Instructions to follow
An exact repetition of the data below, without images, is the expected answer.

** Records for the exercise follows **

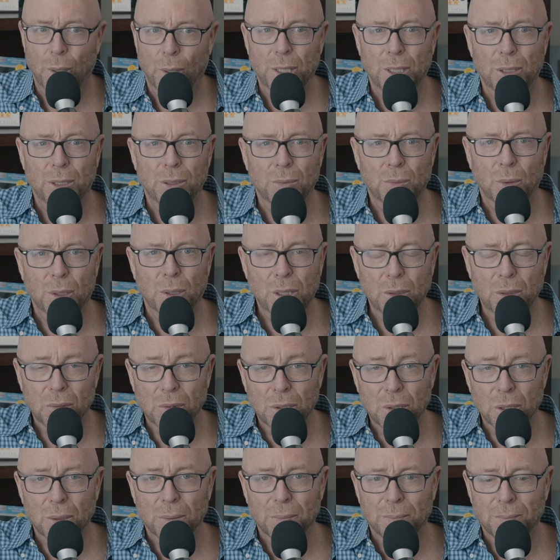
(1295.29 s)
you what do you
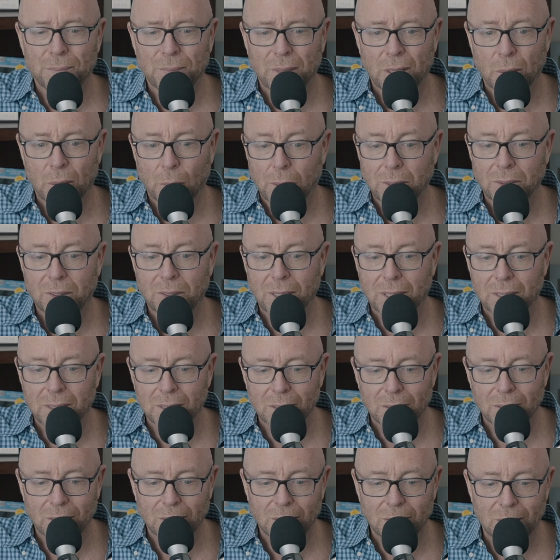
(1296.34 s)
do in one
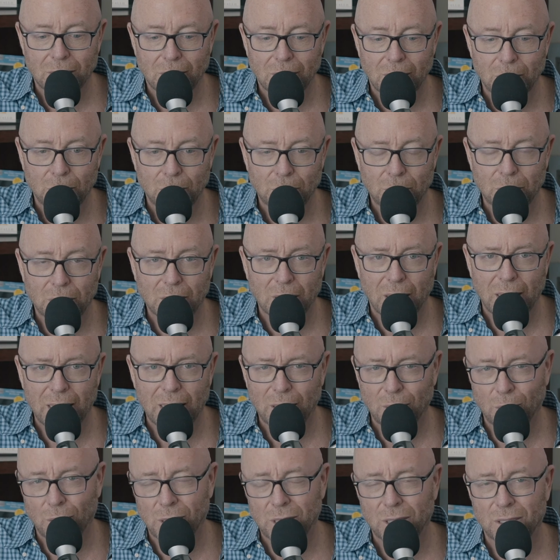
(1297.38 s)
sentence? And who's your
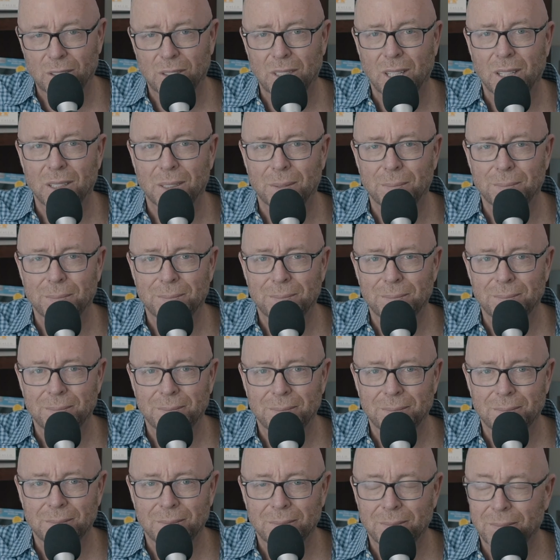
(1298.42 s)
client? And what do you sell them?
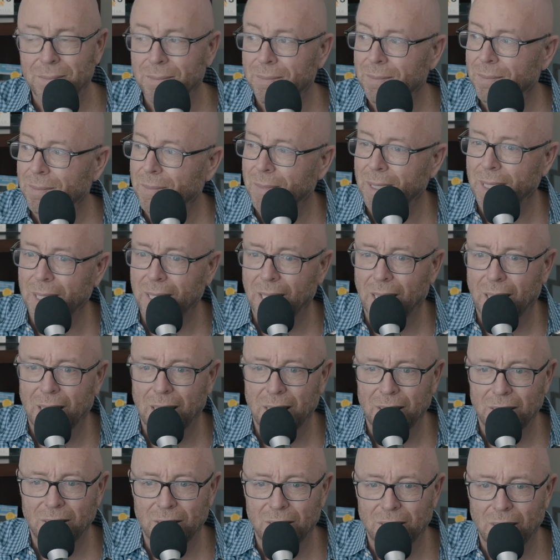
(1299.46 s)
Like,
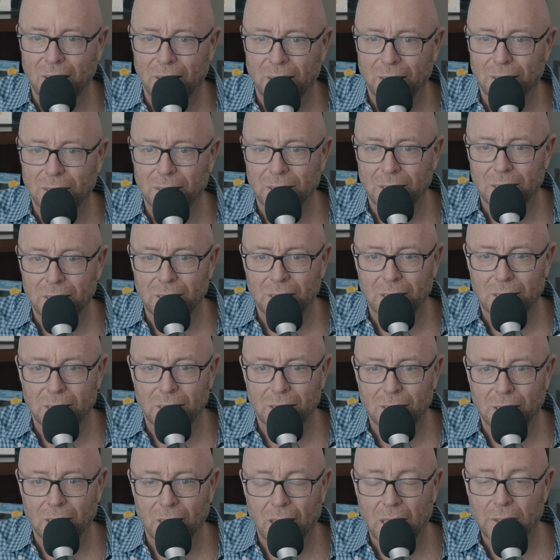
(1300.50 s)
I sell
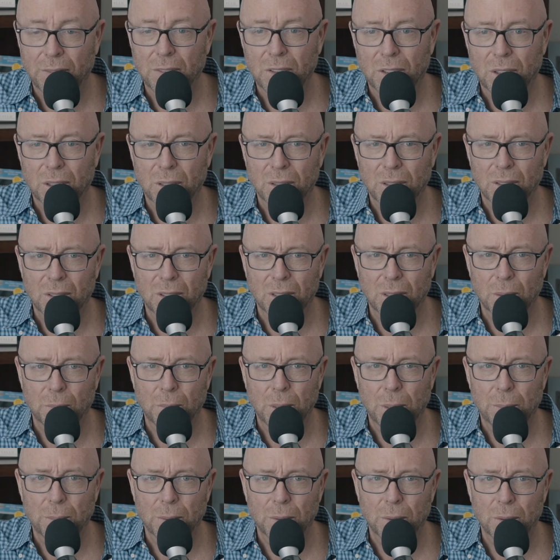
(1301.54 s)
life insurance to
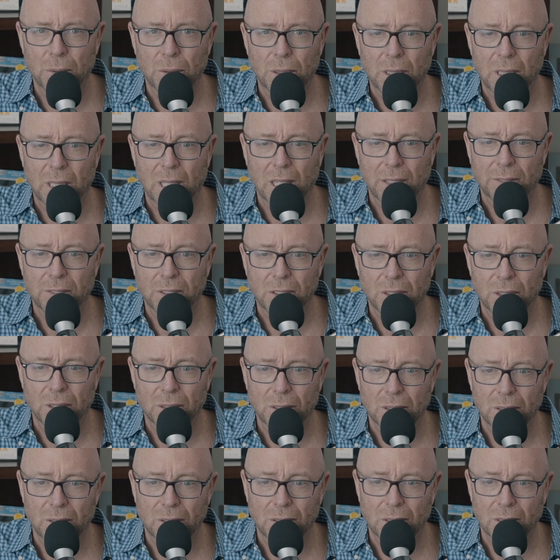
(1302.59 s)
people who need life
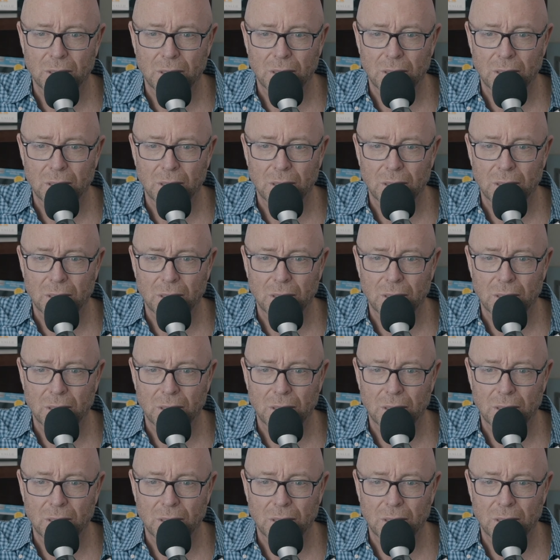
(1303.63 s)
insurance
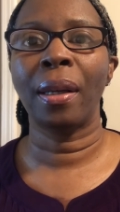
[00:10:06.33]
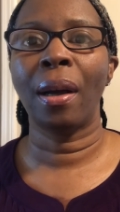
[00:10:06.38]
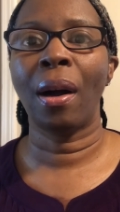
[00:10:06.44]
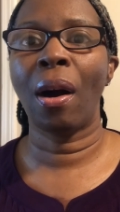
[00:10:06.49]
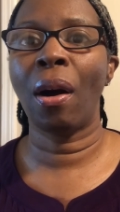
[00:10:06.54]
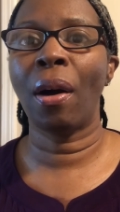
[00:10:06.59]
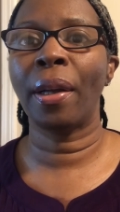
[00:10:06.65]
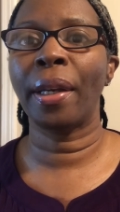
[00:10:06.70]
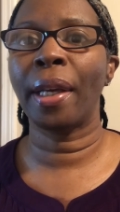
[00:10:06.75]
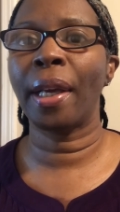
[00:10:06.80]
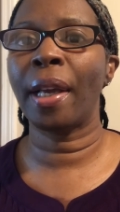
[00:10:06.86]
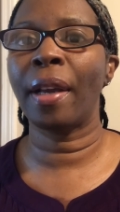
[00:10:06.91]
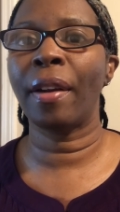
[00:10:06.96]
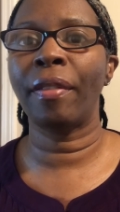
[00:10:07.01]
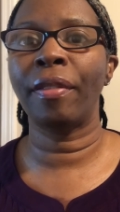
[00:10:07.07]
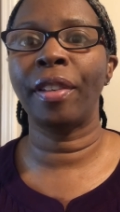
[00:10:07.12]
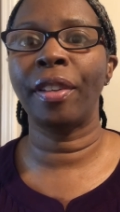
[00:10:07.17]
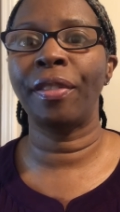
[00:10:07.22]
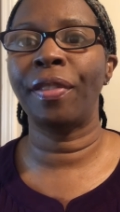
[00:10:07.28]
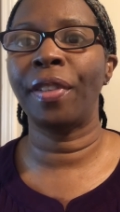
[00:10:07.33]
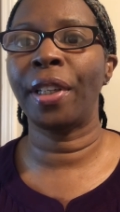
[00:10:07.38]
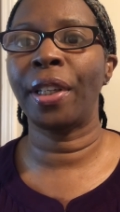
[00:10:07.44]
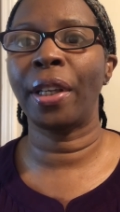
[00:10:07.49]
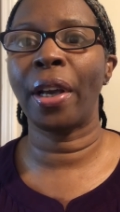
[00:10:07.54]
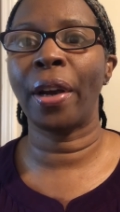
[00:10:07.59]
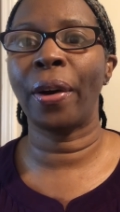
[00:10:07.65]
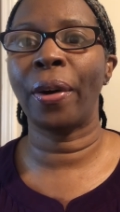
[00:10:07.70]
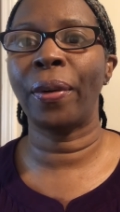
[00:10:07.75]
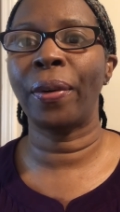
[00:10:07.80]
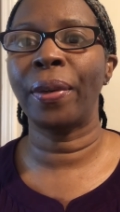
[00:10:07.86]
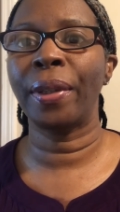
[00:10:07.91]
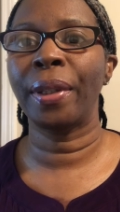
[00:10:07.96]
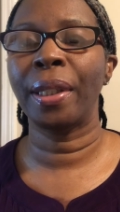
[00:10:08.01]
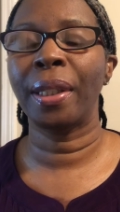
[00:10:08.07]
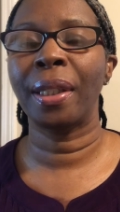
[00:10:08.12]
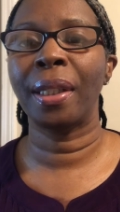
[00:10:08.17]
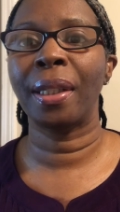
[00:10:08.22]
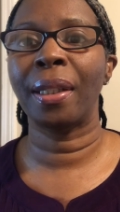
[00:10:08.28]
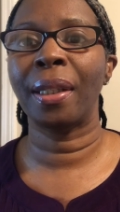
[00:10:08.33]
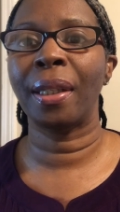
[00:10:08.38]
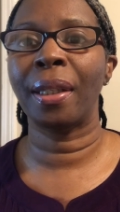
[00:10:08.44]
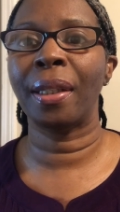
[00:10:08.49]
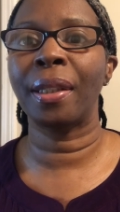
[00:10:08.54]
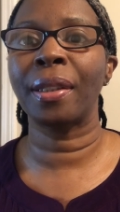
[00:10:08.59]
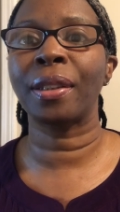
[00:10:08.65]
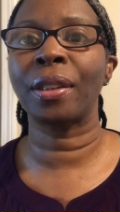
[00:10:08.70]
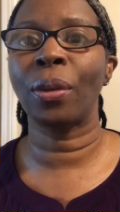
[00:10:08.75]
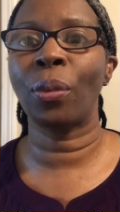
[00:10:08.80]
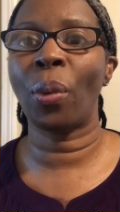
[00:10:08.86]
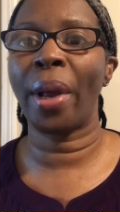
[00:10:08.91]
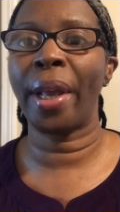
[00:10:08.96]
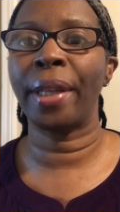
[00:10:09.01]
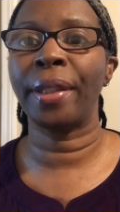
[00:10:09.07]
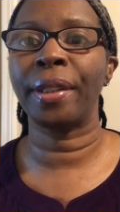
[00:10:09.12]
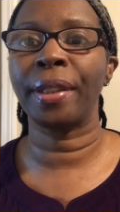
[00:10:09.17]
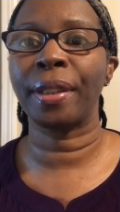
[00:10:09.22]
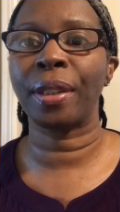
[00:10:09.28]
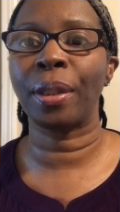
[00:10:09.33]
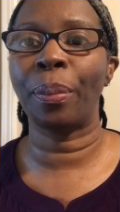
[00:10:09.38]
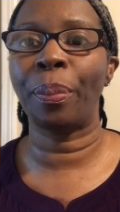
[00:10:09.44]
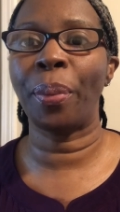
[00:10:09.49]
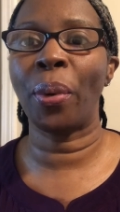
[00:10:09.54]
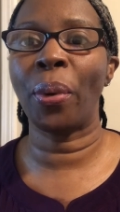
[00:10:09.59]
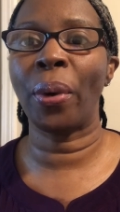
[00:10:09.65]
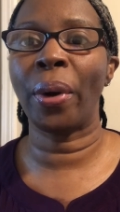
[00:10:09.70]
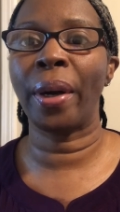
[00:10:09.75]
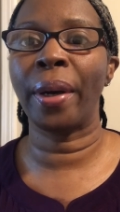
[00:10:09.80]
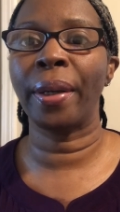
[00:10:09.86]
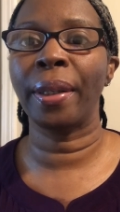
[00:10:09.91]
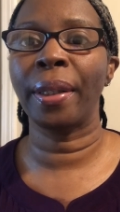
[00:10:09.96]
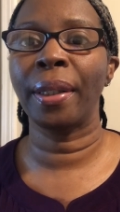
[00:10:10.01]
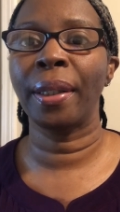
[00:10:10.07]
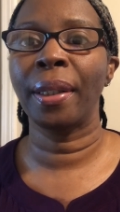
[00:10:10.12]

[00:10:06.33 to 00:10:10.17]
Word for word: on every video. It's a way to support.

** End of Records for the exercise **

Response below
(1295.29 s)
you what do you
(1296.34 s)
do in one
(1297.38 s)
sentence? And who's your
(1298.42 s)
client? And what do you sell them?
(1299.46 s)
Like,
(1300.50 s)
I sell
(1301.54 s)
life insurance to
(1302.59 s)
people who need life
(1303.63 s)
insurance
[00:10:06.33]
[00:10:06.38]
[00:10:06.44]
[00:10:06.49]
[00:10:06.54]
[00:10:06.59]
[00:10:06.65]
[00:10:06.70]
[00:10:06.75]
[00:10:06.80]
[00:10:06.86]
[00:10:06.91]
[00:10:06.96]
[00:10:07.01]
[00:10:07.07]
[00:10:07.12]
[00:10:07.17]
[00:10:07.22]
[00:10:07.28]
[00:10:07.33]
[00:10:07.38]
[00:10:07.44]
[00:10:07.49]
[00:10:07.54]
[00:10:07.59]
[00:10:07.65]
[00:10:07.70]
[00:10:07.75]
[00:10:07.80]
[00:10:07.86]
[00:10:07.91]
[00:10:07.96]
[00:10:08.01]
[00:10:08.07]
[00:10:08.12]
[00:10:08.17]
[00:10:08.22]
[00:10:08.28]
[00:10:08.33]
[00:10:08.38]
[00:10:08.44]
[00:10:08.49]
[00:10:08.54]
[00:10:08.59]
[00:10:08.65]
[00:10:08.70]
[00:10:08.75]
[00:10:08.80]
[00:10:08.86]
[00:10:08.91]
[00:10:08.96]
[00:10:09.01]
[00:10:09.07]
[00:10:09.12]
[00:10:09.17]
[00:10:09.22]
[00:10:09.28]
[00:10:09.33]
[00:10:09.38]
[00:10:09.44]
[00:10:09.49]
[00:10:09.54]
[00:10:09.59]
[00:10:09.65]
[00:10:09.70]
[00:10:09.75]
[00:10:09.80]
[00:10:09.86]
[00:10:09.91]
[00:10:09.96]
[00:10:10.01]
[00:10:10.07]
[00:10:10.12]

[00:10:06.33 to 00:10:10.17]
Word for word: on every video. It's a way to support.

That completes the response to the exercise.